A family trip to Europe can sound like a daunting proposition. But cruise companies are going all out to make Europe accessible, affordable and appealing, even to museum-phobic kids. Itineraries take in cultural capitals (Florence, Rome) as well as more far-flung ports (Estonia, Ephesus), and include many child-friendly shore excursions. Adding to the allure: cruise costs are generally lower than land-based trips and cover accommodations, onboard meals, entertainment, kids’ programs and the sweet luxury of unpacking only once. Most cruises operate in the 4 regions described below:

Following the sunny coastline of Italy, France, Monaco, Spain and Portugal, cruise ships dock at some of Europe’s most glamorous ports. Families on shore excursions head for beaches, boat rides, surf lessons or strolls in seaside parks—with breaks for pommes frites or tapas in sidewalk cafés. Highlights include Barcelona, an architecturally whimsical city that can be seen by bicycle or foot. In Cannes, hop the Petit Train Touristique to tour the chic streets. Ride the streetcars in Lisbon, and visit the Zoological Garden in Laranjeiras Park, or the Design & Fashion Museum with older teens. Along Italy’s western shore, stops might include Corsica, with its pretty harbor and horseback rides into the hills, and Sardinia, known for its beaches and great snorkeling. In Florence, families can head for the Leonardo da Vinci Museum, where a machine-focused exhibit might even hold the attention of younger children—with the promise of a gelato afterwards.

This region is perfect for families looking to balance ancient history with beach time and water sports. Some cruises originate in Rome and stop in Naples, where families can climb Mount Vesuvius. Others depart from Venice, with its intriguing gondolas and narrow alleys. The ships sail along the rocky, island-strewn Dalmatian coast, and may stop in Split, where passengers can visit the spectacular palace of the Roman emperor Diocletian. In the Greek Islands, Mamma Mia-fueled fantasies of blue water and white villas come to life.
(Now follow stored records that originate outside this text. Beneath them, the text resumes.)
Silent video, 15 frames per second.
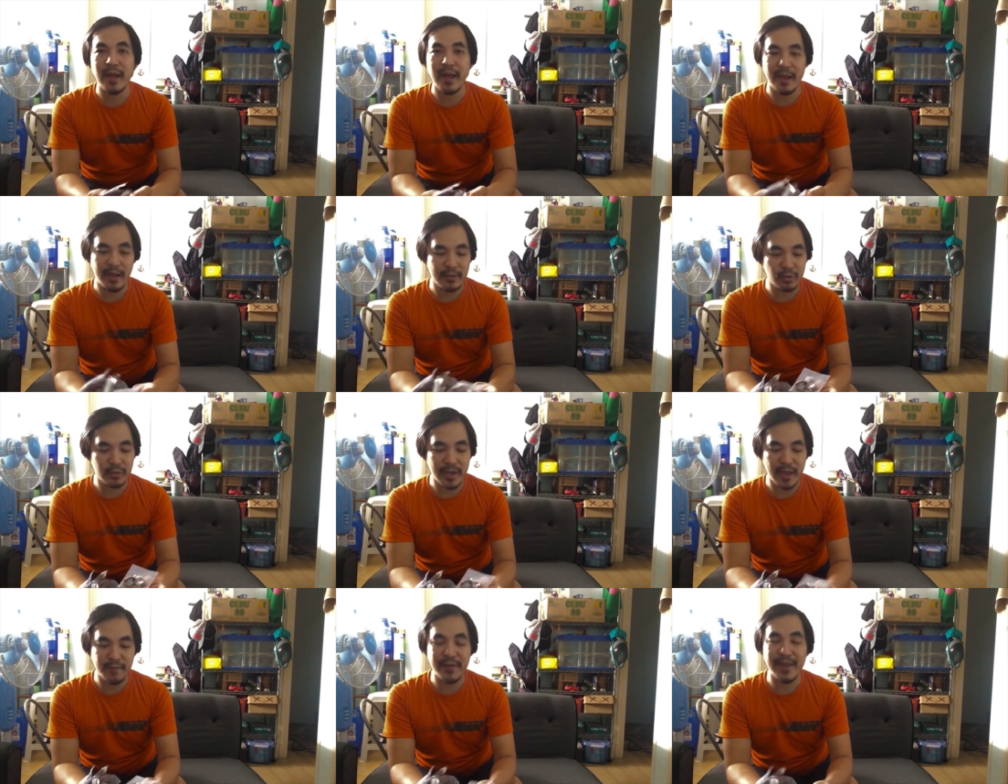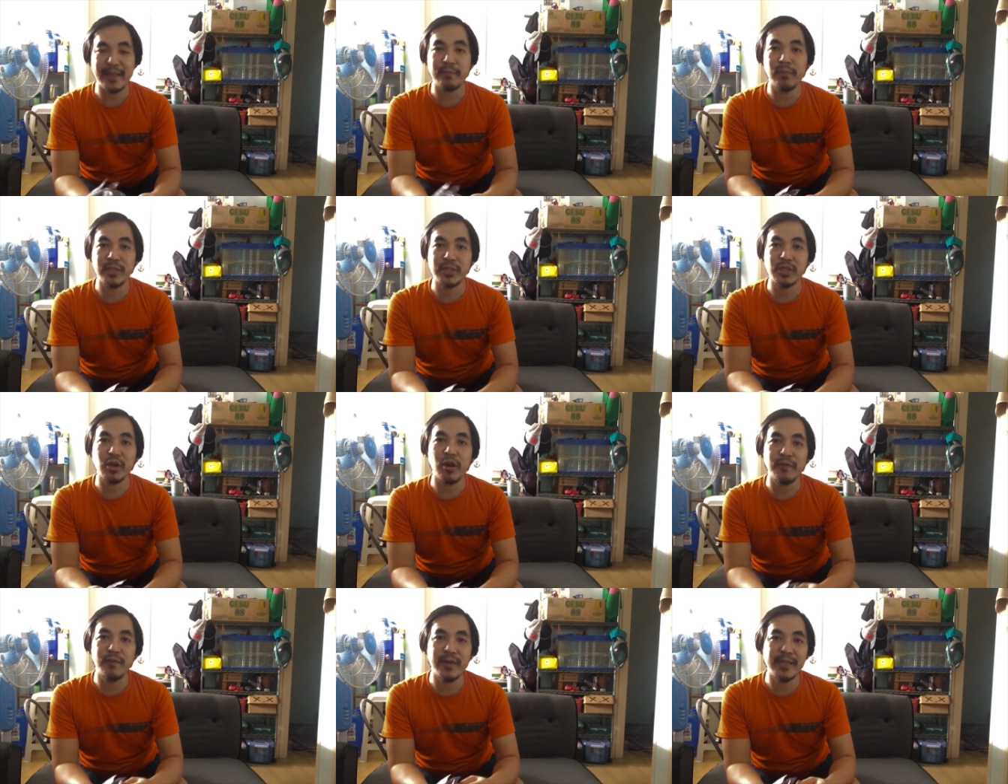don't have that much
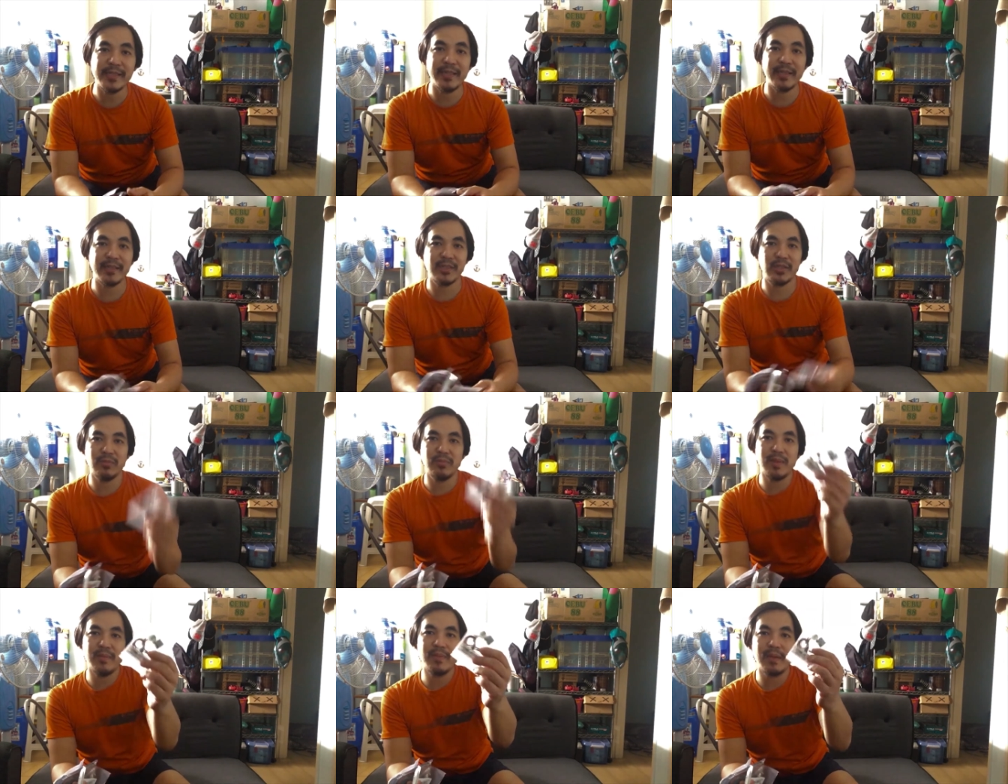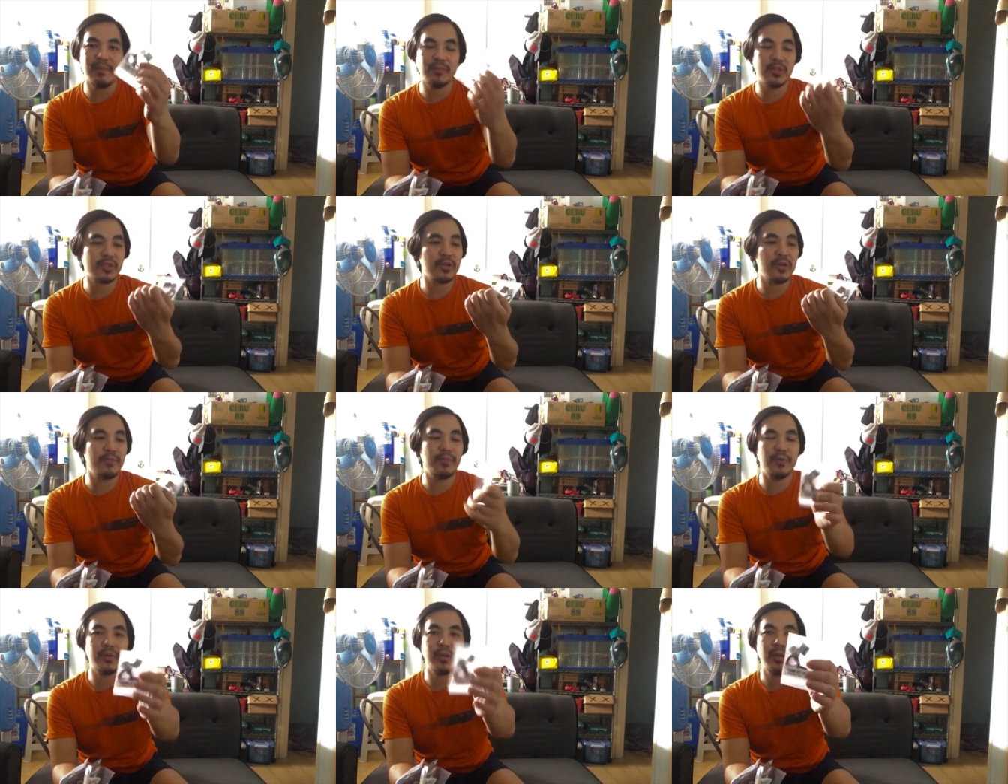confidence yet. So maybe I'm just gonna
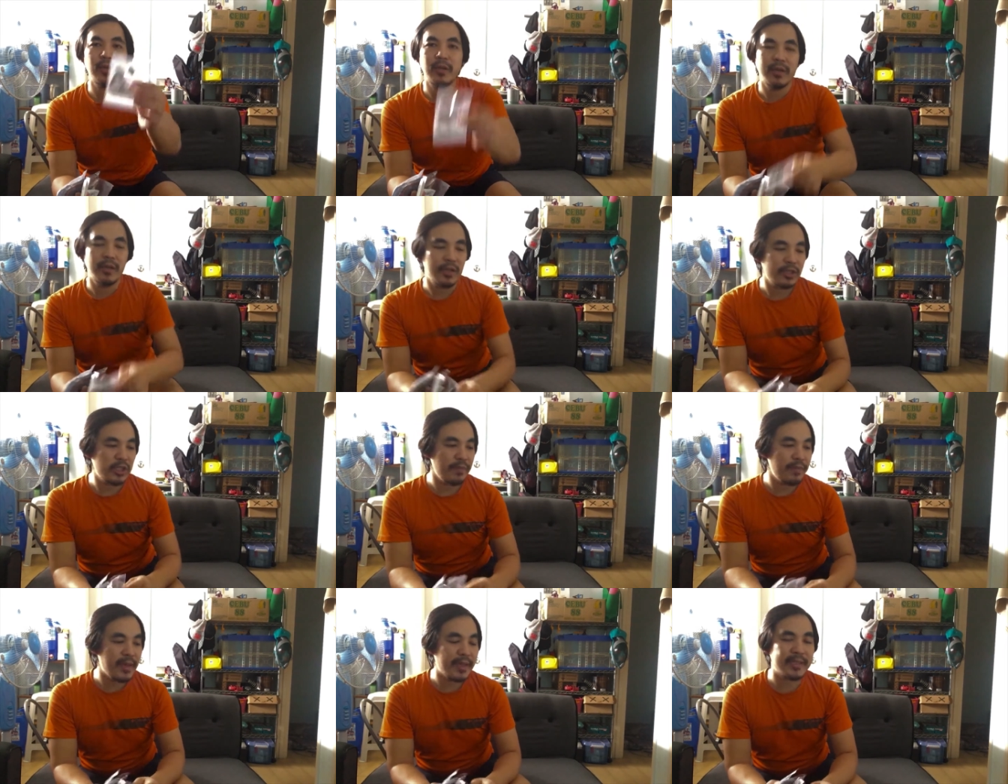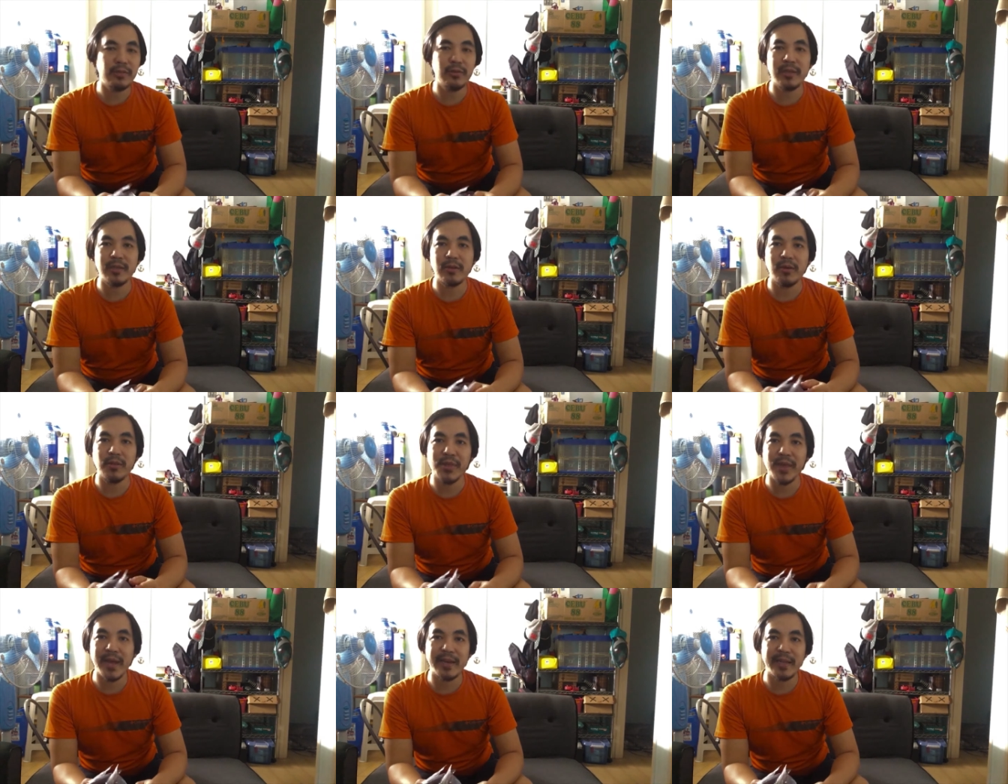put a GPS unit on
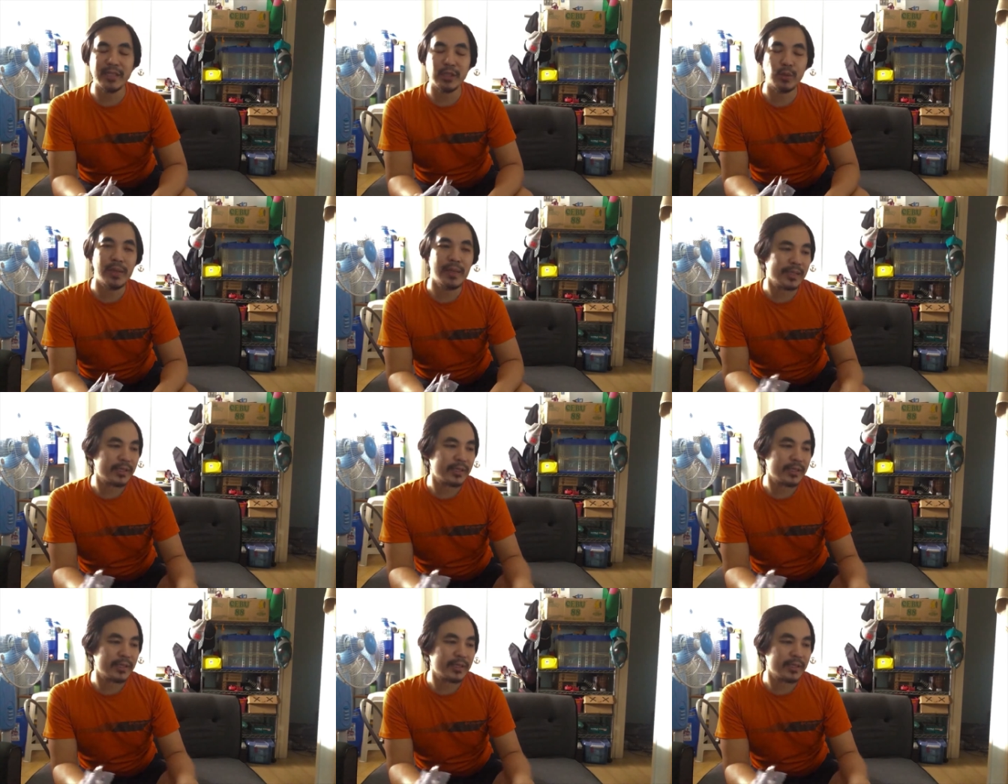that as well.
And what kid wouldn’t be awed by the grand bazaar in Istanbul?

Think opulent palaces, fairytale gardens, Old Norse lore, dramatic glacial scenery and a mild summer climate. Most Baltic capitals are easy to navigate. The dazzling Summer Palace, Peter the Great’s home, is St. Petersburg’s main family attraction. Kids can create their own sweet sculptures at the Marzipan Museum in Tallinn, Estonia, one of Europe’s best-preserved medieval cities. Scandinavia’s maritime museums appeal to families: One in Oslo showcases Thor Heyerdahl’s Kon-Tiki expedition, while another focuses on the polar exploration ship Fram. Stockholm’s most popular museum displays the intact 1628 warship Vasa. In Copenhagen, you can kayak on the canals and ride a Viking ship on a carousel at the magical Tivoli Gardens.

River cruises have traditionally been adult vacations, with their slow pace, lack of onboard recreation and focus on vineyards and galleries. But riverboats are starting to add swimming pools and Nintendo Wii systems, and introducing family itineraries. Among the classic routes that have been adapted for families is a Danube trip from Hungary to Germany, with visits to amusement parks in Vienna and Salzburg. On the Rhine, cruise past hilltop castles from Basel, in Switzerland, to Amsterdam, with trips to a theme park in Strasbourg and the Chocolate Museum in Cologne.

NOTE: Information may have changed since publication. Please confirm key details before planning your trip.